* [What is needed] Leave out the pictures and transcribe every entry below exactly.

* [Provided records]
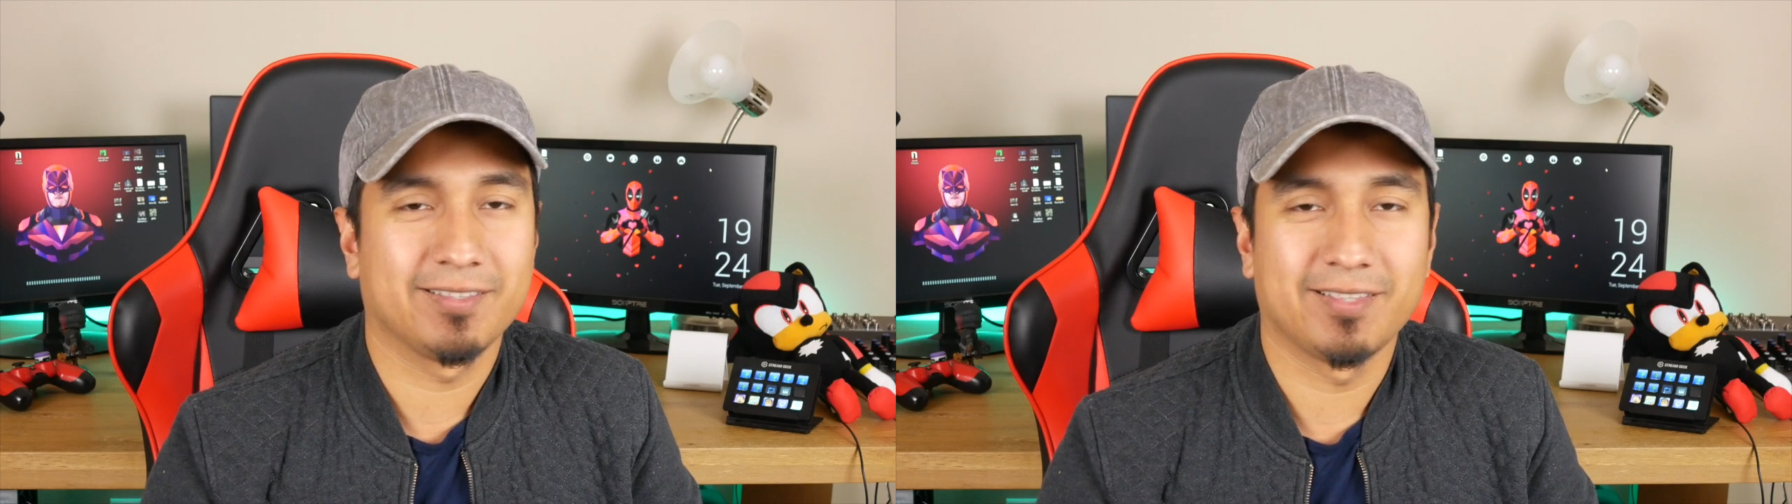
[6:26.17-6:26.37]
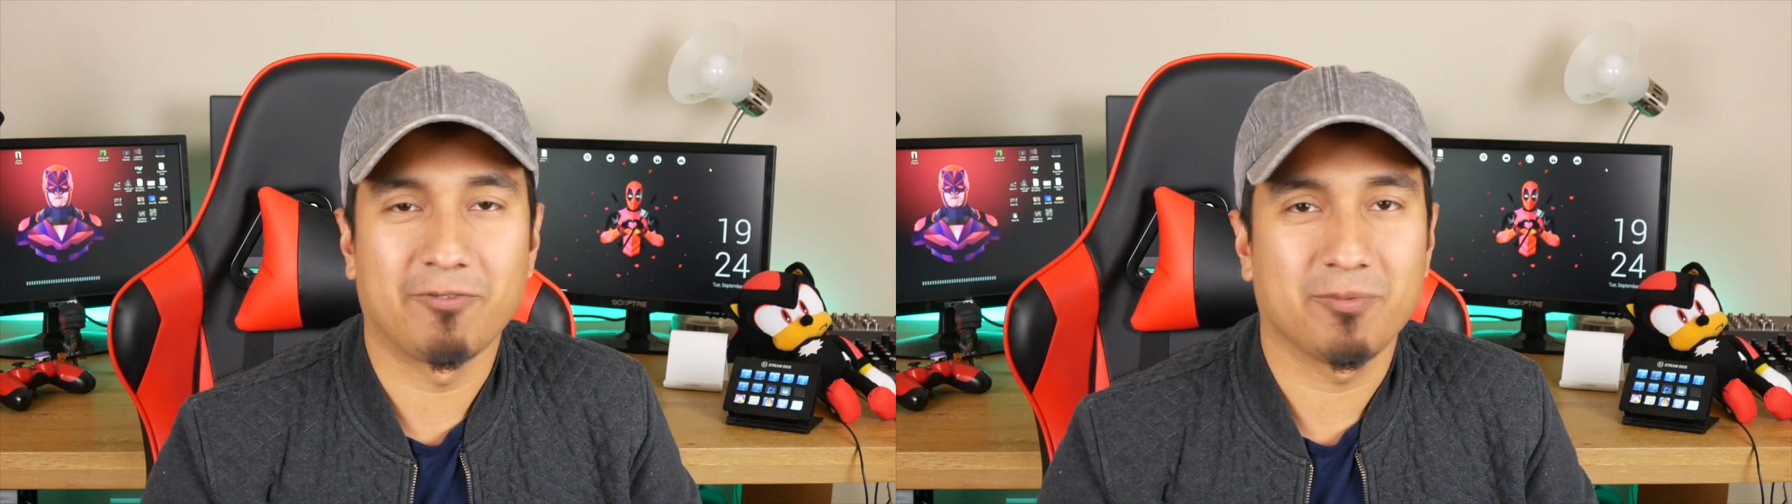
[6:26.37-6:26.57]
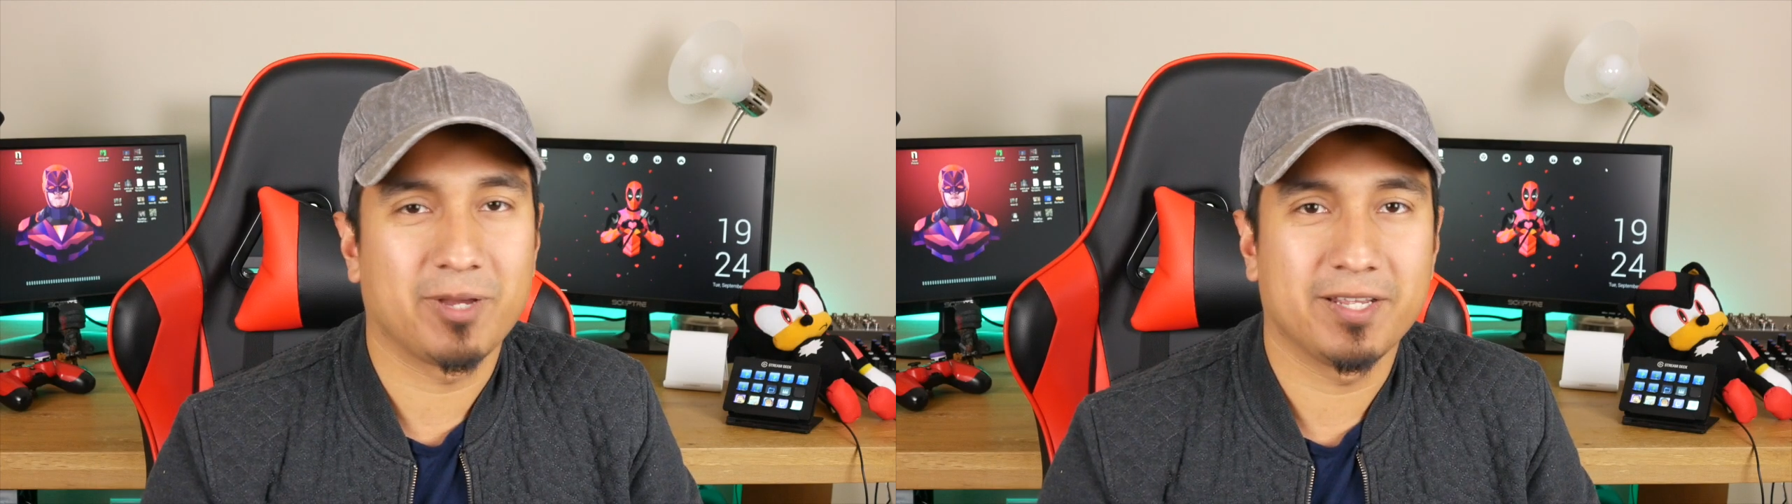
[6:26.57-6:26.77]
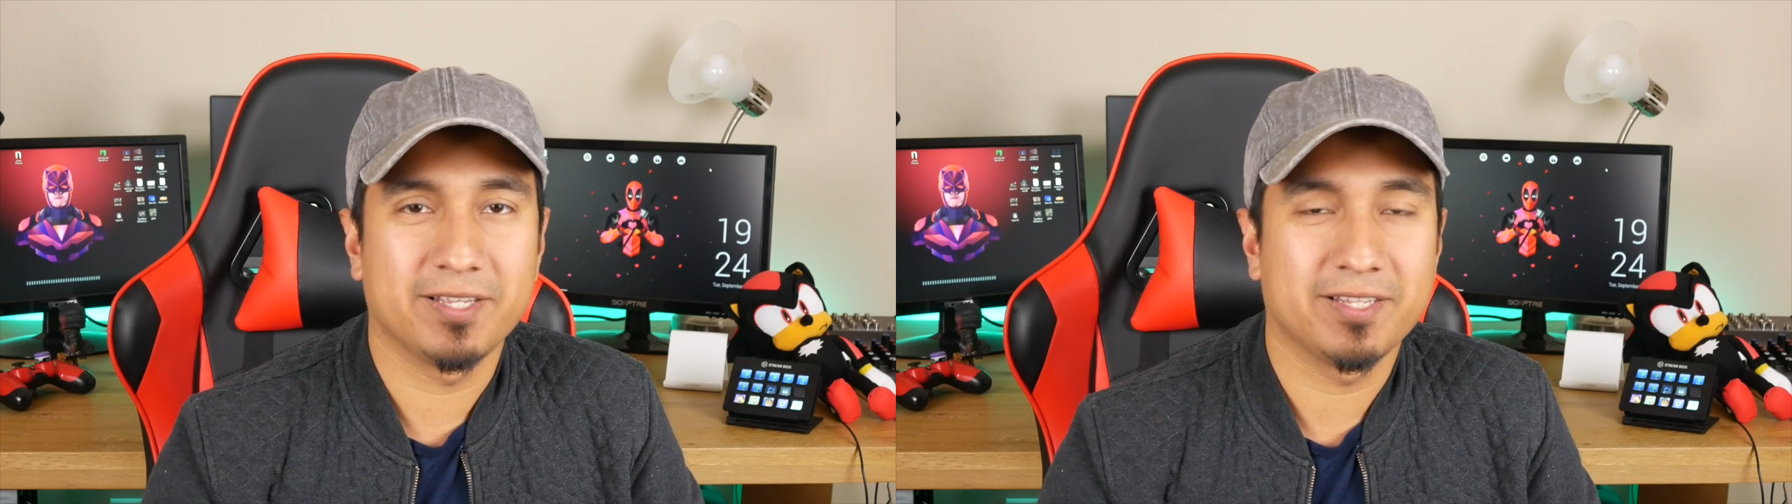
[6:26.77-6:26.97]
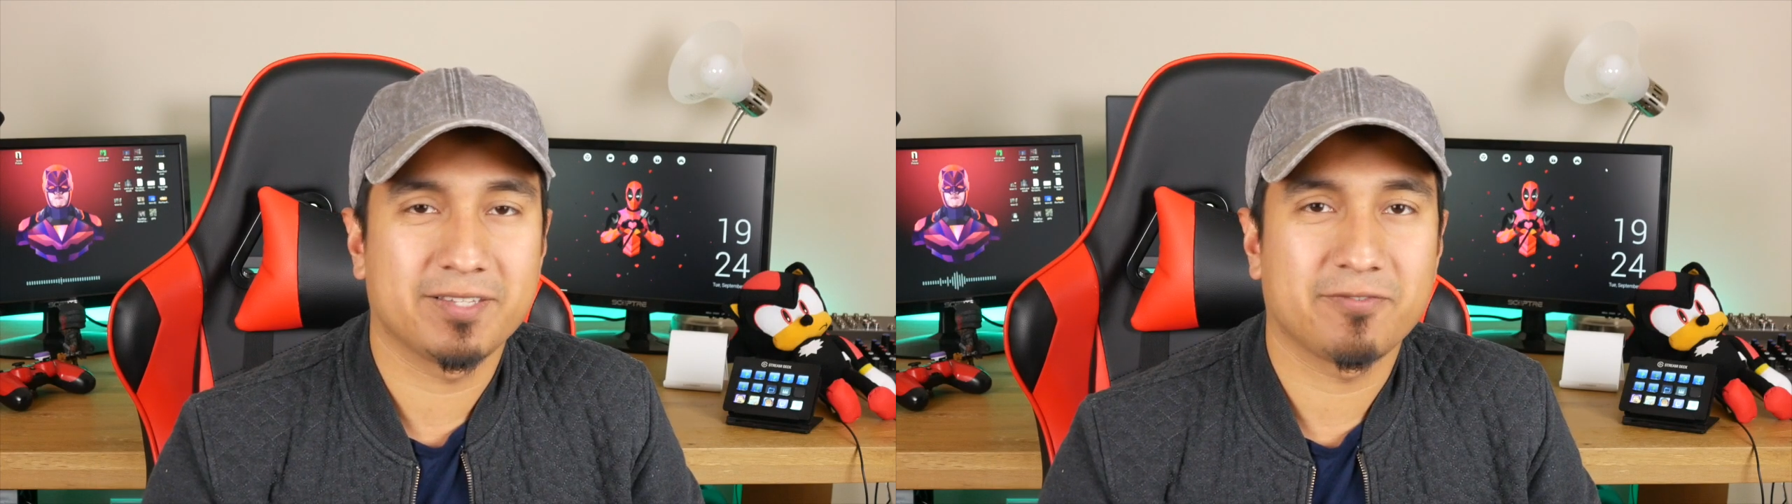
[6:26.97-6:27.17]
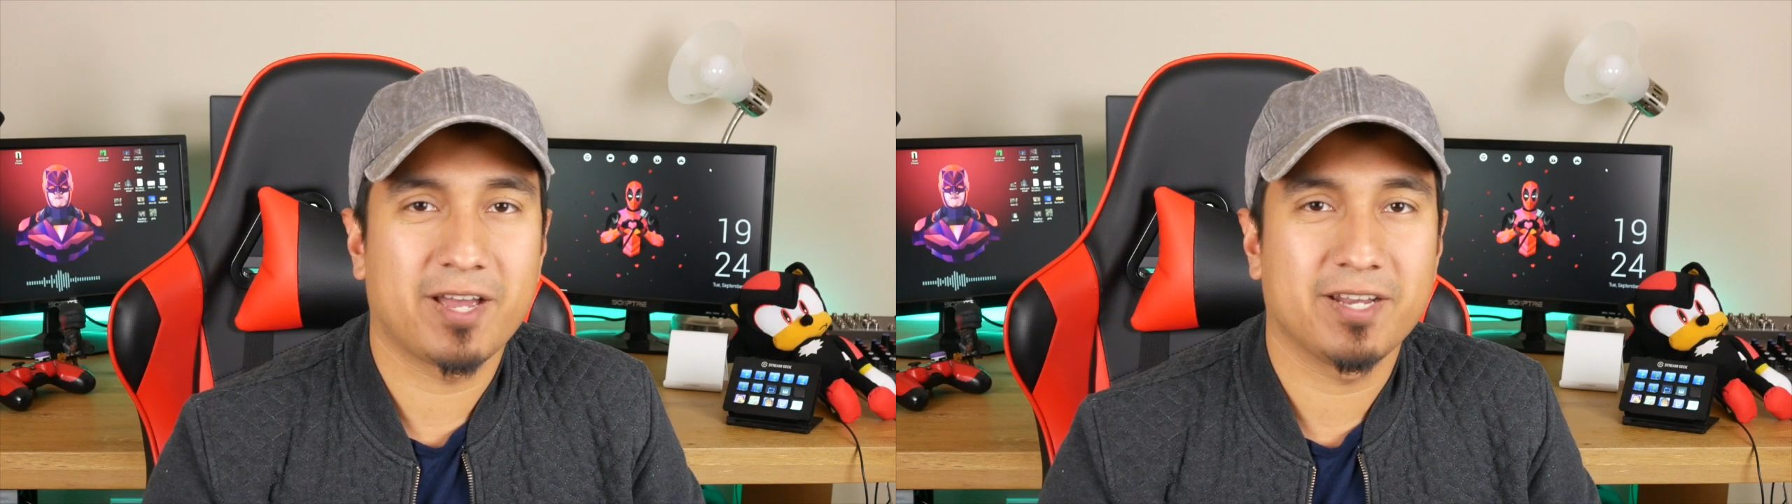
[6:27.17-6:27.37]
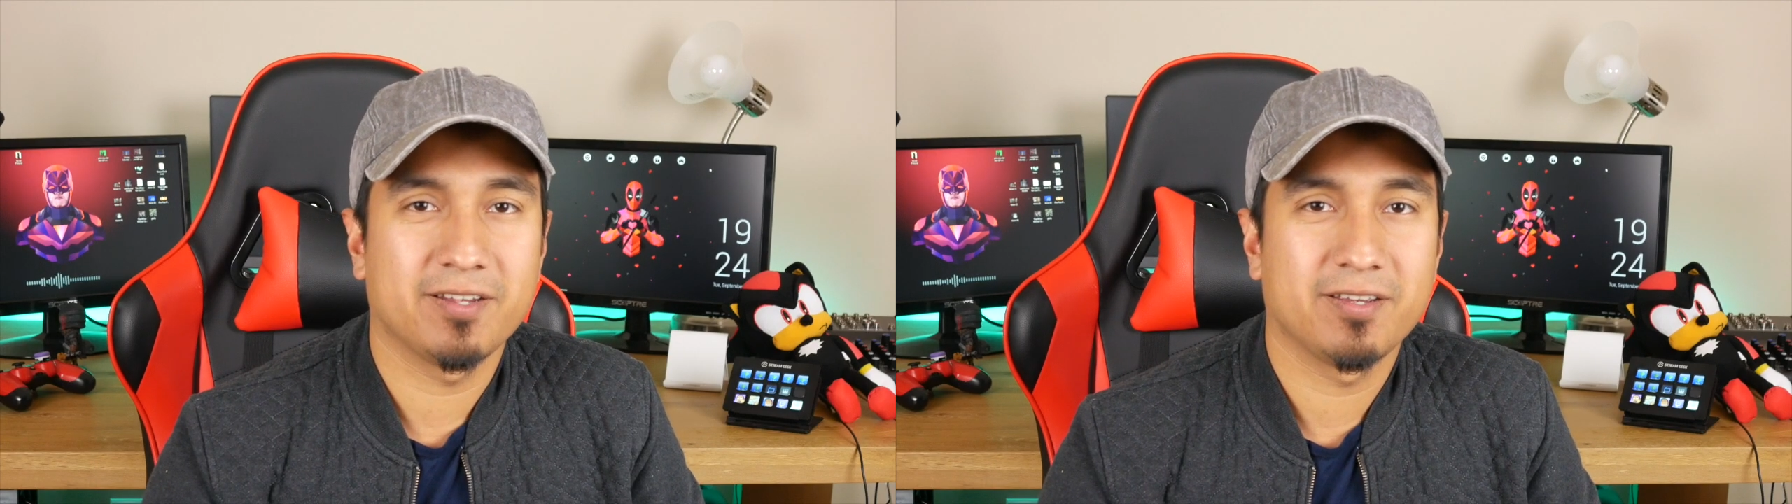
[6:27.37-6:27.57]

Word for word: never mind, it, it's fine.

* [Response for this exercise]
[6:26.17-6:26.37]
[6:26.37-6:26.57]
[6:26.57-6:26.77]
[6:26.77-6:26.97]
[6:26.97-6:27.17]
[6:27.17-6:27.37]
[6:27.37-6:27.57]

Word for word: never mind, it, it's fine.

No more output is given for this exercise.